→ What you have to do
Without the pictures, output all of the data exactly.

Start of Data to process

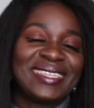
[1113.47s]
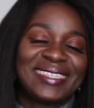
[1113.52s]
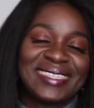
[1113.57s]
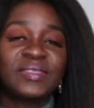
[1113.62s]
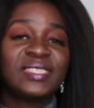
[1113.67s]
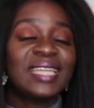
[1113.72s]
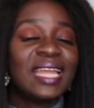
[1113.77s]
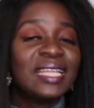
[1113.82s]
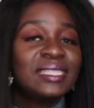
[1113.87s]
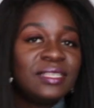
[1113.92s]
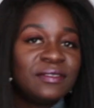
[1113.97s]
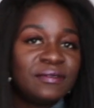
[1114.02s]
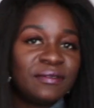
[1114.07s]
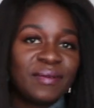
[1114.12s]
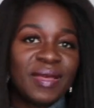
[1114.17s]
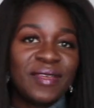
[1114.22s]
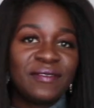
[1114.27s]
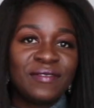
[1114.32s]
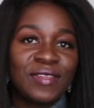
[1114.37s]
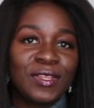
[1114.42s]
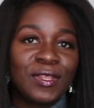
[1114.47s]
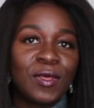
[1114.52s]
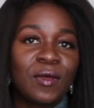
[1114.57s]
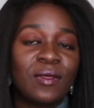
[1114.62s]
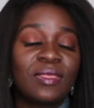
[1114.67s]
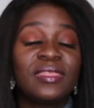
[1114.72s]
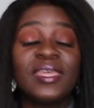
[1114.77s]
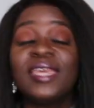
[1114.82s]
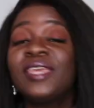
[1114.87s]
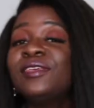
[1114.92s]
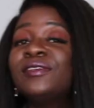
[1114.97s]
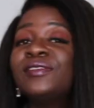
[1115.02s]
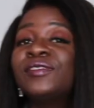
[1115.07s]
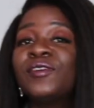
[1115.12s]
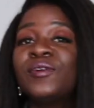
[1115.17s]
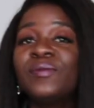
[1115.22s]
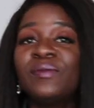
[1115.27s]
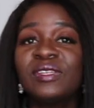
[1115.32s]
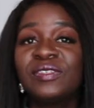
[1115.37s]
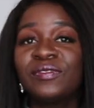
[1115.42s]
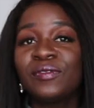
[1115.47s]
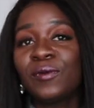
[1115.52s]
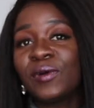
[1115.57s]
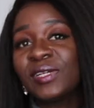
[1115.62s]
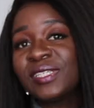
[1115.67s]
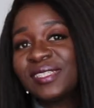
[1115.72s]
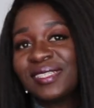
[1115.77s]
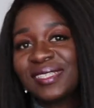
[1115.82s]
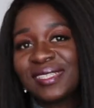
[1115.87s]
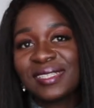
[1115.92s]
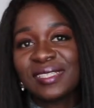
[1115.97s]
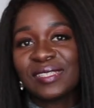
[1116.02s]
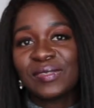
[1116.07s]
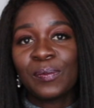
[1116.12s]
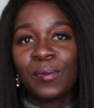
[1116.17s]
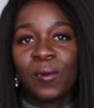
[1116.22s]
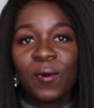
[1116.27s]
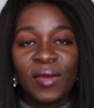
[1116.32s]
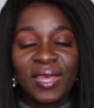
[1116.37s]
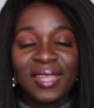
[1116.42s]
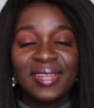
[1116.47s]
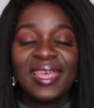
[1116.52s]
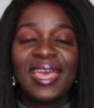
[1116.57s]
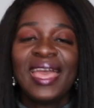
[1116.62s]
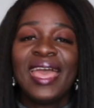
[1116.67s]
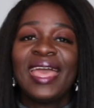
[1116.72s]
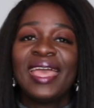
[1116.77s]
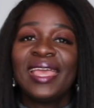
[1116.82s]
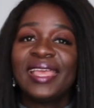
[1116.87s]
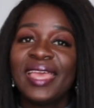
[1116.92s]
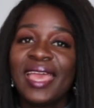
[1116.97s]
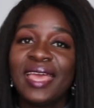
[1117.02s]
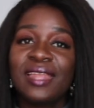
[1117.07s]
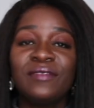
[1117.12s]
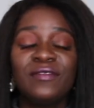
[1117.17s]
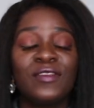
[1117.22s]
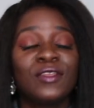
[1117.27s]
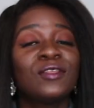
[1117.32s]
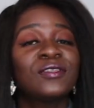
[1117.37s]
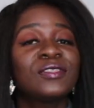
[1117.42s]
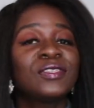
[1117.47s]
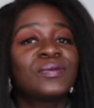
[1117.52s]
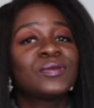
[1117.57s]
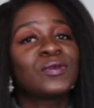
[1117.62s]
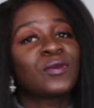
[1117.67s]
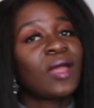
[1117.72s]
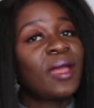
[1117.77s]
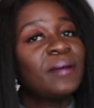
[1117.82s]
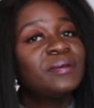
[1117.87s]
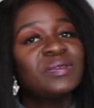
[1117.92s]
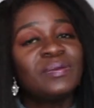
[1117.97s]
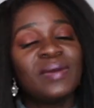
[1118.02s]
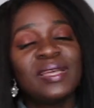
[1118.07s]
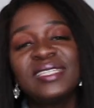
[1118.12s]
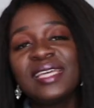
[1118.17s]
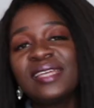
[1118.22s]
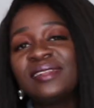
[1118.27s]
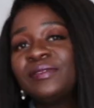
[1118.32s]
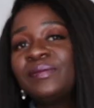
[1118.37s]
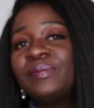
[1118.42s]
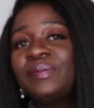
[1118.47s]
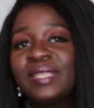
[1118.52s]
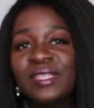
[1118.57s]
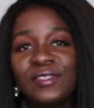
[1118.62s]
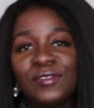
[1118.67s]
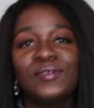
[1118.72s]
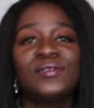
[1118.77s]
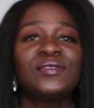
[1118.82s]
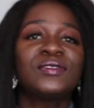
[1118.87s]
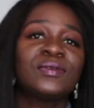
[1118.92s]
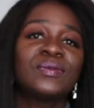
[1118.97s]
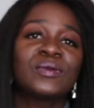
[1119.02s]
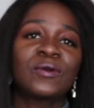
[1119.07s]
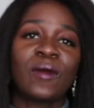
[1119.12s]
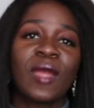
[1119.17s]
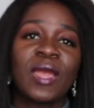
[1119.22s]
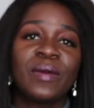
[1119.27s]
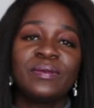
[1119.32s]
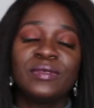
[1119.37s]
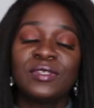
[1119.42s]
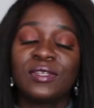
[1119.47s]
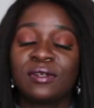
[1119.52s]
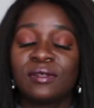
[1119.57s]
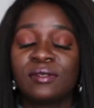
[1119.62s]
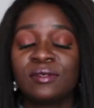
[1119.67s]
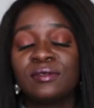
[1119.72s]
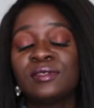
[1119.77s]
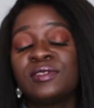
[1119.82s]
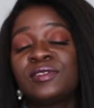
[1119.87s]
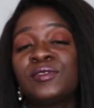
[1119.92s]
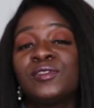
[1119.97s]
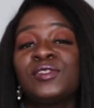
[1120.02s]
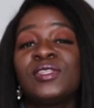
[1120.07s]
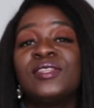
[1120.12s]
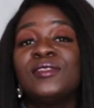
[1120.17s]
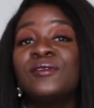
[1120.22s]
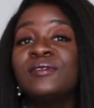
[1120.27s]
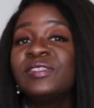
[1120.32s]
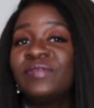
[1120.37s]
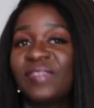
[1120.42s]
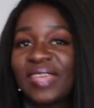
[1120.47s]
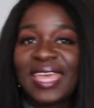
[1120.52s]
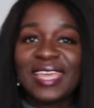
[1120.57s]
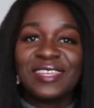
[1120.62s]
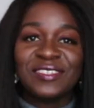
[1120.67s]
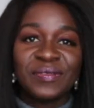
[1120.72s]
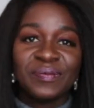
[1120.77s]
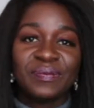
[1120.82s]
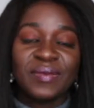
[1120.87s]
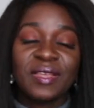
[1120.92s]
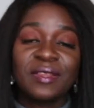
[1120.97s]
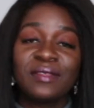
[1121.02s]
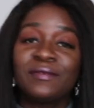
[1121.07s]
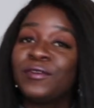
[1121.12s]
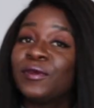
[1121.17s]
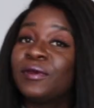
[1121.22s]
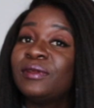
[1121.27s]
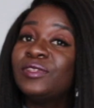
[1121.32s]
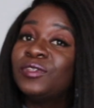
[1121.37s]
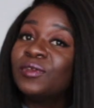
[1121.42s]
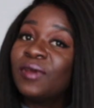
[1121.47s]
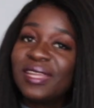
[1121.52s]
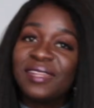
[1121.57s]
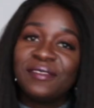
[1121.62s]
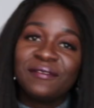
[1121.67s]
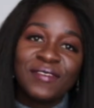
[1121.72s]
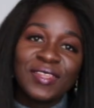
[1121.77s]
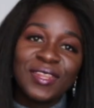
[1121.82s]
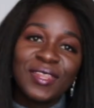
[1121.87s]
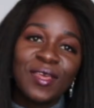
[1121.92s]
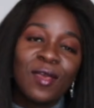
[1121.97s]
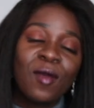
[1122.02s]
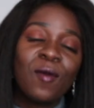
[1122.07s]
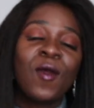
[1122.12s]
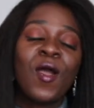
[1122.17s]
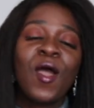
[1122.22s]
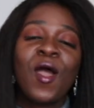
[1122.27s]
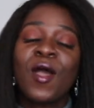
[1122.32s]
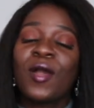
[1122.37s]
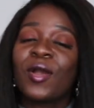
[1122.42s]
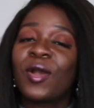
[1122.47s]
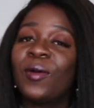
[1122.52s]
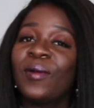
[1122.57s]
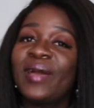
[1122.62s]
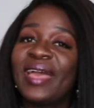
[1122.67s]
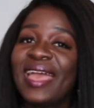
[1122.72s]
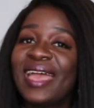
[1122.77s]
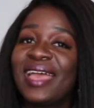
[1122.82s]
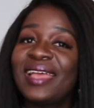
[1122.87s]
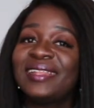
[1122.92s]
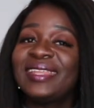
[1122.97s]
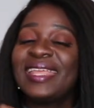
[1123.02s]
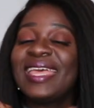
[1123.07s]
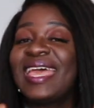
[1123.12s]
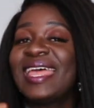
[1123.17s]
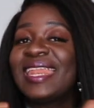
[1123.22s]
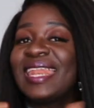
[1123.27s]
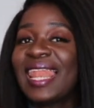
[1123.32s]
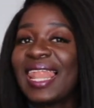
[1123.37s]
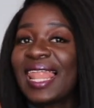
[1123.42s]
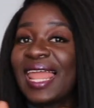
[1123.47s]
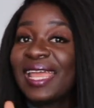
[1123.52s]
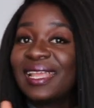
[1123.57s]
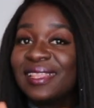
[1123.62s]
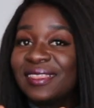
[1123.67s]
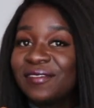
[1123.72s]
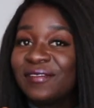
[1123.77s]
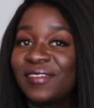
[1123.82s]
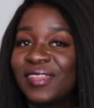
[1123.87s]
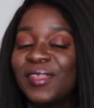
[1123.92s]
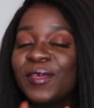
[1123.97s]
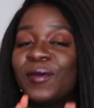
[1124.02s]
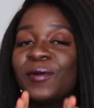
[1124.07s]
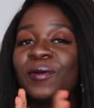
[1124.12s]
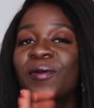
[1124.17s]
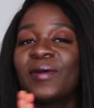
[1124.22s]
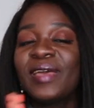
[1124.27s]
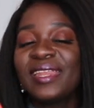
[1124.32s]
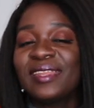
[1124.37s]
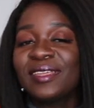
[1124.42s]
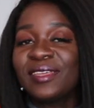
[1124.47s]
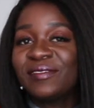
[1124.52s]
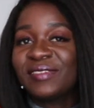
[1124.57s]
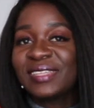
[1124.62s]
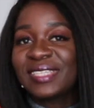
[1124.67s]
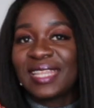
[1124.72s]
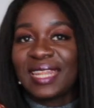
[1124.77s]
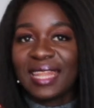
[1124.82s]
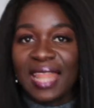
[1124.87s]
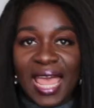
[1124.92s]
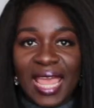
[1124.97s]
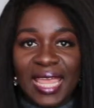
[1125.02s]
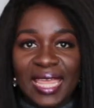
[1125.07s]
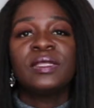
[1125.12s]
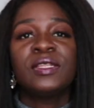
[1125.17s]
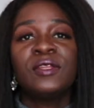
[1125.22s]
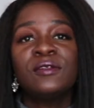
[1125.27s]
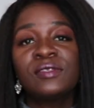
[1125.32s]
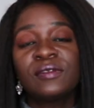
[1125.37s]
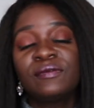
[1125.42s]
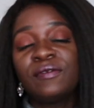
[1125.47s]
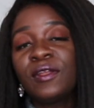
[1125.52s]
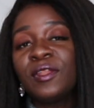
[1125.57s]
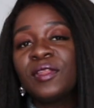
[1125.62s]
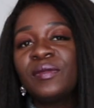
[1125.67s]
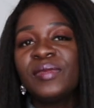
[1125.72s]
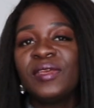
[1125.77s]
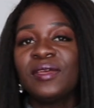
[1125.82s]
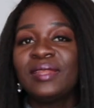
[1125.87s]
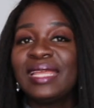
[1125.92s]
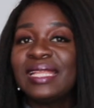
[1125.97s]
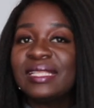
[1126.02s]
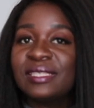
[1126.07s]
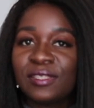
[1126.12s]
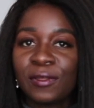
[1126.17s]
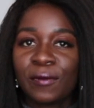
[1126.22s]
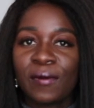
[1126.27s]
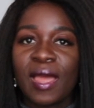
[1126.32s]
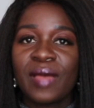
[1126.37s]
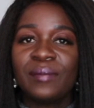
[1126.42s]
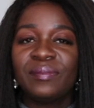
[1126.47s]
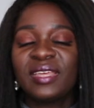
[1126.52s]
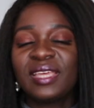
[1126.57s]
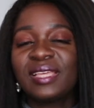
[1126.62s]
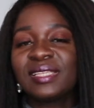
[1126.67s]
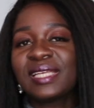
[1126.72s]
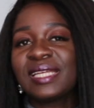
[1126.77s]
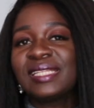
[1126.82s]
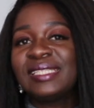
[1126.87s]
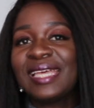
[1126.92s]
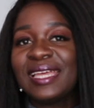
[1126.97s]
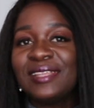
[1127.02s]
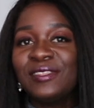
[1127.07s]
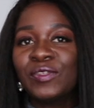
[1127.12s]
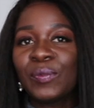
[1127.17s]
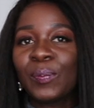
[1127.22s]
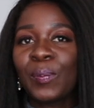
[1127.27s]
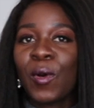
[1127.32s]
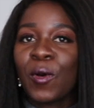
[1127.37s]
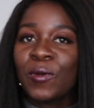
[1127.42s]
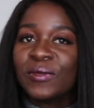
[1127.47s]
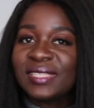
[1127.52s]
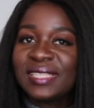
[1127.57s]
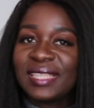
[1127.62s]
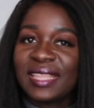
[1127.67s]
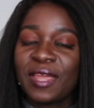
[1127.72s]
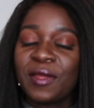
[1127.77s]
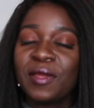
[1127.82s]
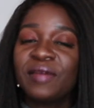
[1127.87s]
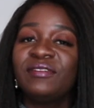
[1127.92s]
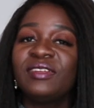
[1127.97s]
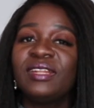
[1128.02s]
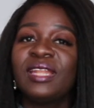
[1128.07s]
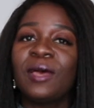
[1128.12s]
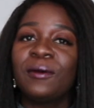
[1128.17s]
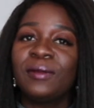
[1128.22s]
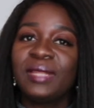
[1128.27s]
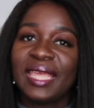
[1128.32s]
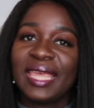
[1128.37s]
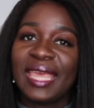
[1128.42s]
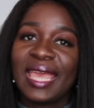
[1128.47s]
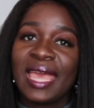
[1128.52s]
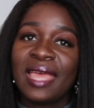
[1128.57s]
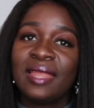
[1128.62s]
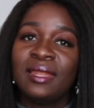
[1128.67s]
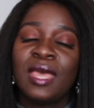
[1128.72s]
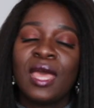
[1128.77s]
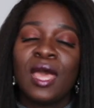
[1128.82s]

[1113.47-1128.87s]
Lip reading: So that's it for my video. Thank you so much for watching to this point. Again, if you're not subscribed to my channel, please do subscribe and turn on the notification bell. If you enjoyed the video, go ahead and like the video. Go ahead and give us a like, and also follow me on Instagram, because I tend to post there every now and again.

End of Data to process

→ Solution for this problem
[1113.47s]
[1113.52s]
[1113.57s]
[1113.62s]
[1113.67s]
[1113.72s]
[1113.77s]
[1113.82s]
[1113.87s]
[1113.92s]
[1113.97s]
[1114.02s]
[1114.07s]
[1114.12s]
[1114.17s]
[1114.22s]
[1114.27s]
[1114.32s]
[1114.37s]
[1114.42s]
[1114.47s]
[1114.52s]
[1114.57s]
[1114.62s]
[1114.67s]
[1114.72s]
[1114.77s]
[1114.82s]
[1114.87s]
[1114.92s]
[1114.97s]
[1115.02s]
[1115.07s]
[1115.12s]
[1115.17s]
[1115.22s]
[1115.27s]
[1115.32s]
[1115.37s]
[1115.42s]
[1115.47s]
[1115.52s]
[1115.57s]
[1115.62s]
[1115.67s]
[1115.72s]
[1115.77s]
[1115.82s]
[1115.87s]
[1115.92s]
[1115.97s]
[1116.02s]
[1116.07s]
[1116.12s]
[1116.17s]
[1116.22s]
[1116.27s]
[1116.32s]
[1116.37s]
[1116.42s]
[1116.47s]
[1116.52s]
[1116.57s]
[1116.62s]
[1116.67s]
[1116.72s]
[1116.77s]
[1116.82s]
[1116.87s]
[1116.92s]
[1116.97s]
[1117.02s]
[1117.07s]
[1117.12s]
[1117.17s]
[1117.22s]
[1117.27s]
[1117.32s]
[1117.37s]
[1117.42s]
[1117.47s]
[1117.52s]
[1117.57s]
[1117.62s]
[1117.67s]
[1117.72s]
[1117.77s]
[1117.82s]
[1117.87s]
[1117.92s]
[1117.97s]
[1118.02s]
[1118.07s]
[1118.12s]
[1118.17s]
[1118.22s]
[1118.27s]
[1118.32s]
[1118.37s]
[1118.42s]
[1118.47s]
[1118.52s]
[1118.57s]
[1118.62s]
[1118.67s]
[1118.72s]
[1118.77s]
[1118.82s]
[1118.87s]
[1118.92s]
[1118.97s]
[1119.02s]
[1119.07s]
[1119.12s]
[1119.17s]
[1119.22s]
[1119.27s]
[1119.32s]
[1119.37s]
[1119.42s]
[1119.47s]
[1119.52s]
[1119.57s]
[1119.62s]
[1119.67s]
[1119.72s]
[1119.77s]
[1119.82s]
[1119.87s]
[1119.92s]
[1119.97s]
[1120.02s]
[1120.07s]
[1120.12s]
[1120.17s]
[1120.22s]
[1120.27s]
[1120.32s]
[1120.37s]
[1120.42s]
[1120.47s]
[1120.52s]
[1120.57s]
[1120.62s]
[1120.67s]
[1120.72s]
[1120.77s]
[1120.82s]
[1120.87s]
[1120.92s]
[1120.97s]
[1121.02s]
[1121.07s]
[1121.12s]
[1121.17s]
[1121.22s]
[1121.27s]
[1121.32s]
[1121.37s]
[1121.42s]
[1121.47s]
[1121.52s]
[1121.57s]
[1121.62s]
[1121.67s]
[1121.72s]
[1121.77s]
[1121.82s]
[1121.87s]
[1121.92s]
[1121.97s]
[1122.02s]
[1122.07s]
[1122.12s]
[1122.17s]
[1122.22s]
[1122.27s]
[1122.32s]
[1122.37s]
[1122.42s]
[1122.47s]
[1122.52s]
[1122.57s]
[1122.62s]
[1122.67s]
[1122.72s]
[1122.77s]
[1122.82s]
[1122.87s]
[1122.92s]
[1122.97s]
[1123.02s]
[1123.07s]
[1123.12s]
[1123.17s]
[1123.22s]
[1123.27s]
[1123.32s]
[1123.37s]
[1123.42s]
[1123.47s]
[1123.52s]
[1123.57s]
[1123.62s]
[1123.67s]
[1123.72s]
[1123.77s]
[1123.82s]
[1123.87s]
[1123.92s]
[1123.97s]
[1124.02s]
[1124.07s]
[1124.12s]
[1124.17s]
[1124.22s]
[1124.27s]
[1124.32s]
[1124.37s]
[1124.42s]
[1124.47s]
[1124.52s]
[1124.57s]
[1124.62s]
[1124.67s]
[1124.72s]
[1124.77s]
[1124.82s]
[1124.87s]
[1124.92s]
[1124.97s]
[1125.02s]
[1125.07s]
[1125.12s]
[1125.17s]
[1125.22s]
[1125.27s]
[1125.32s]
[1125.37s]
[1125.42s]
[1125.47s]
[1125.52s]
[1125.57s]
[1125.62s]
[1125.67s]
[1125.72s]
[1125.77s]
[1125.82s]
[1125.87s]
[1125.92s]
[1125.97s]
[1126.02s]
[1126.07s]
[1126.12s]
[1126.17s]
[1126.22s]
[1126.27s]
[1126.32s]
[1126.37s]
[1126.42s]
[1126.47s]
[1126.52s]
[1126.57s]
[1126.62s]
[1126.67s]
[1126.72s]
[1126.77s]
[1126.82s]
[1126.87s]
[1126.92s]
[1126.97s]
[1127.02s]
[1127.07s]
[1127.12s]
[1127.17s]
[1127.22s]
[1127.27s]
[1127.32s]
[1127.37s]
[1127.42s]
[1127.47s]
[1127.52s]
[1127.57s]
[1127.62s]
[1127.67s]
[1127.72s]
[1127.77s]
[1127.82s]
[1127.87s]
[1127.92s]
[1127.97s]
[1128.02s]
[1128.07s]
[1128.12s]
[1128.17s]
[1128.22s]
[1128.27s]
[1128.32s]
[1128.37s]
[1128.42s]
[1128.47s]
[1128.52s]
[1128.57s]
[1128.62s]
[1128.67s]
[1128.72s]
[1128.77s]
[1128.82s]

[1113.47-1128.87s]
Lip reading: So that's it for my video. Thank you so much for watching to this point. Again, if you're not subscribed to my channel, please do subscribe and turn on the notification bell. If you enjoyed the video, go ahead and like the video. Go ahead and give us a like, and also follow me on Instagram, because I tend to post there every now and again.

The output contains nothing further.